A recent Wall Street Journal article revealed that Twitter CEO Jack Dorsey has ended a contract to provide public user data analytics to the CIA despite choosing to renew a contract that provides data to an entity controlled by Vladimir Putin.
Writing for The Wall Street Journal, L. Gordon Crovitz claimed that “Silicon Valley’s hostility to U.S. intelligence and law enforcement reached a new low” when Jack Dorsey rejected a contract renewal with the CIA which would have provided them with data based on the platform’s users.
The data mining company, Dataminr, was founded in 2009 to find value in social media data for clients in the finance and government sectors. Dataminr’s site claims that they provide user data to government agencies “providing information first when there are lives at stake.”
For the past two years, Dataminr has provided data on Twitter users to the CIA via a pilot program. However, Twitter CEO Jack Dorsey recently refused to renew the pilot program contract despite allowing Dataminr to continue providing Vladimir Putin with the user data of American citizens.
Dataminr currently provides user data from Twitter to the television network, Russia Today (RT), which was created and funded by the Russian Government. Putin claims that he creates the network to “try to break the Anglo-Saxon monopoly on the global information streams.”
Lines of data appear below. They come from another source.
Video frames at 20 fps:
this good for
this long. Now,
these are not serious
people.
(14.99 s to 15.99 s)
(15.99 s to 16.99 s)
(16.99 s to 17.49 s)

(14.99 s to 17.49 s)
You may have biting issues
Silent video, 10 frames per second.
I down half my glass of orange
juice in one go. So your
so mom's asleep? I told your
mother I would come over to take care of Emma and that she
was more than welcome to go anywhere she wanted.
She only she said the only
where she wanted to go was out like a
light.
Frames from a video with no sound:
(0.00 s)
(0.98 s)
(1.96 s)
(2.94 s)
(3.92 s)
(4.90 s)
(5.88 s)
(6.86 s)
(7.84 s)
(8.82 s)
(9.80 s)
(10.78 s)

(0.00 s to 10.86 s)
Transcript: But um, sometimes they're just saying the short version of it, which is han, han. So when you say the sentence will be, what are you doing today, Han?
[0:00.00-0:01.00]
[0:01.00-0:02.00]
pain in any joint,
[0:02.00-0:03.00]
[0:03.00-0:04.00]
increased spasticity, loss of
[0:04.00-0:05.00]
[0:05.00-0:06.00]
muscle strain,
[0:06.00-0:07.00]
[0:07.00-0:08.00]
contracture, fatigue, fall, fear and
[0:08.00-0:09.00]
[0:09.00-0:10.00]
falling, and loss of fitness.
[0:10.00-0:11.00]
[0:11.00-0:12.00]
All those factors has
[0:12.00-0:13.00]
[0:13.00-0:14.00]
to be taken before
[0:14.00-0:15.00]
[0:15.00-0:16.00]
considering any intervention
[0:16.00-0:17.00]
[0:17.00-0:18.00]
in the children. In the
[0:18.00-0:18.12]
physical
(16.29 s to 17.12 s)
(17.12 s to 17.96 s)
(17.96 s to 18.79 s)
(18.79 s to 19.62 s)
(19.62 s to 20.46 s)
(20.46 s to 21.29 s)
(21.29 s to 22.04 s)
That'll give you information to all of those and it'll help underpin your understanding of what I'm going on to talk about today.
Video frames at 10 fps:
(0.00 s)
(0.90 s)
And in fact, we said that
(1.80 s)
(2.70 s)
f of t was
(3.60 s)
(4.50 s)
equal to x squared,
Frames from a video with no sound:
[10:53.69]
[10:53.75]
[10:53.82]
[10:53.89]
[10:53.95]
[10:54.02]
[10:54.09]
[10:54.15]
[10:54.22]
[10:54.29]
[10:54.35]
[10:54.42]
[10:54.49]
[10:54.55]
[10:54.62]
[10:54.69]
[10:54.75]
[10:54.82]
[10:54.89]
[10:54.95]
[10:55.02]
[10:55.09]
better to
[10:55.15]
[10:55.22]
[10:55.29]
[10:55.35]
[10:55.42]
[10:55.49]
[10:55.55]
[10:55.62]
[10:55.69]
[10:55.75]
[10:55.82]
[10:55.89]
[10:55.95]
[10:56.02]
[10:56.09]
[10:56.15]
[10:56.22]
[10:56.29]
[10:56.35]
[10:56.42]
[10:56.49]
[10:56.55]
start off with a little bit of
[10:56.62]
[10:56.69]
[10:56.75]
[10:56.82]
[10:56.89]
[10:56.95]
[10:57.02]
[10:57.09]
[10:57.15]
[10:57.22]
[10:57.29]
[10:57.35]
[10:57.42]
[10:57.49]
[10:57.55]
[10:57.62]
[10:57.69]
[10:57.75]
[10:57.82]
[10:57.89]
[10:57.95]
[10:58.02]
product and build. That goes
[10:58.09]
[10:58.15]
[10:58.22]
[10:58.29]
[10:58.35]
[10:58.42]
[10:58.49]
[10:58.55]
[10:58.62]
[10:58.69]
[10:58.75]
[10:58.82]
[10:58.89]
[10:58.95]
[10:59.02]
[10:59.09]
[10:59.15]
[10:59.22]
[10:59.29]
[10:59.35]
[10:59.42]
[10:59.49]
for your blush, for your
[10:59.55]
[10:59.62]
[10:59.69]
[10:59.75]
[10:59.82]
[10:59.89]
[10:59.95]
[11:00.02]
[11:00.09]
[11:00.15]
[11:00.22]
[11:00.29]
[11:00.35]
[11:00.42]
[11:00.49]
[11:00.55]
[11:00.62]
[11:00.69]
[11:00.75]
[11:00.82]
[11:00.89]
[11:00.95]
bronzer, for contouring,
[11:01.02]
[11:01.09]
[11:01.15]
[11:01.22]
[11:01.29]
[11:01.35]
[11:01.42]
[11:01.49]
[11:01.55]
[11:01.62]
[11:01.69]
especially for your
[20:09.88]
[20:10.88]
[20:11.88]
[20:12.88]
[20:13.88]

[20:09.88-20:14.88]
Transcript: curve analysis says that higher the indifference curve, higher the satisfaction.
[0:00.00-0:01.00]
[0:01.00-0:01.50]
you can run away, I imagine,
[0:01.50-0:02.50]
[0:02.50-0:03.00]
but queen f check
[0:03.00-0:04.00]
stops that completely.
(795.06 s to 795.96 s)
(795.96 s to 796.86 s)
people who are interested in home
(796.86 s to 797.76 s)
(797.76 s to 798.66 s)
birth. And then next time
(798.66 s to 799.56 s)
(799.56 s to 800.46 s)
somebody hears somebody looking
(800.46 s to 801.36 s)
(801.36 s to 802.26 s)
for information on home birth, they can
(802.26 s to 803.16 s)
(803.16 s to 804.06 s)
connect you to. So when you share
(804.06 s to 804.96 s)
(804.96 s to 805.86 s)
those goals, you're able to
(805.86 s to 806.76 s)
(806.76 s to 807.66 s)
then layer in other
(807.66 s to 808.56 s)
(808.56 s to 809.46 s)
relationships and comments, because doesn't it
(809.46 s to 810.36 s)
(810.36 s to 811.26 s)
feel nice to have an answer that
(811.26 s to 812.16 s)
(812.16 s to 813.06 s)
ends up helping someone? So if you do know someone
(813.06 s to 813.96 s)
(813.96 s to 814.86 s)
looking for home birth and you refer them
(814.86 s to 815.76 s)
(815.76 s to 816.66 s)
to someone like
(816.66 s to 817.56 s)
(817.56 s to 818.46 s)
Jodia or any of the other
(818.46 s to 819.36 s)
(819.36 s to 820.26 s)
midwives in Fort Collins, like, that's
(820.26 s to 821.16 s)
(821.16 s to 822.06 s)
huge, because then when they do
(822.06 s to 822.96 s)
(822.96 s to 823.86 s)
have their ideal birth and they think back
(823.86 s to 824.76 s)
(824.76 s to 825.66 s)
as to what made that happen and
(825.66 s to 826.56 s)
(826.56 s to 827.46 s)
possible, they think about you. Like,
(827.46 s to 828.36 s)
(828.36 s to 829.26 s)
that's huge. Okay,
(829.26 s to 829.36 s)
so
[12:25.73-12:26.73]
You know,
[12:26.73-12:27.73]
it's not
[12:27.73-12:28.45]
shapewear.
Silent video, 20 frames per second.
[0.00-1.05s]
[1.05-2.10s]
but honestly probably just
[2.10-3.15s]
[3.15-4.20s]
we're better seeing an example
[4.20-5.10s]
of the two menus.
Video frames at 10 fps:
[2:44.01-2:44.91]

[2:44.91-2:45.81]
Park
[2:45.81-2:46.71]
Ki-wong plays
Despite Twitter’s argument that the decision to reject the CIA deal was to protect their user’s from surveillance, most remain skeptical because Dataminr exclusively uses public social media data to form their data.
A former top U.S. counter-terrorism expert told The Wall Street Journal that Dataminr informed intelligence agencies about the terrorist attacks in San Bernardino, Paris and Brussels.
“These real-time tactical warnings are especially useful in the case of multiple attacks when even if we only get a little bit of warning, it can make a big difference,” he said. “Dataminr alerted us ahead of the news in these cases by 15 minutes to half an hour, which meant we could make more effective responses to the attacks.”
Twitter has previously attracted criticism for compromising national security due to the slowness of its response to the rapid rise of Islamic State members and supporters on its platform in 2014 and 2015. The Brookings Institute estimated that at one time, there were close to 50,000 pro-ISIS accounts on the platform.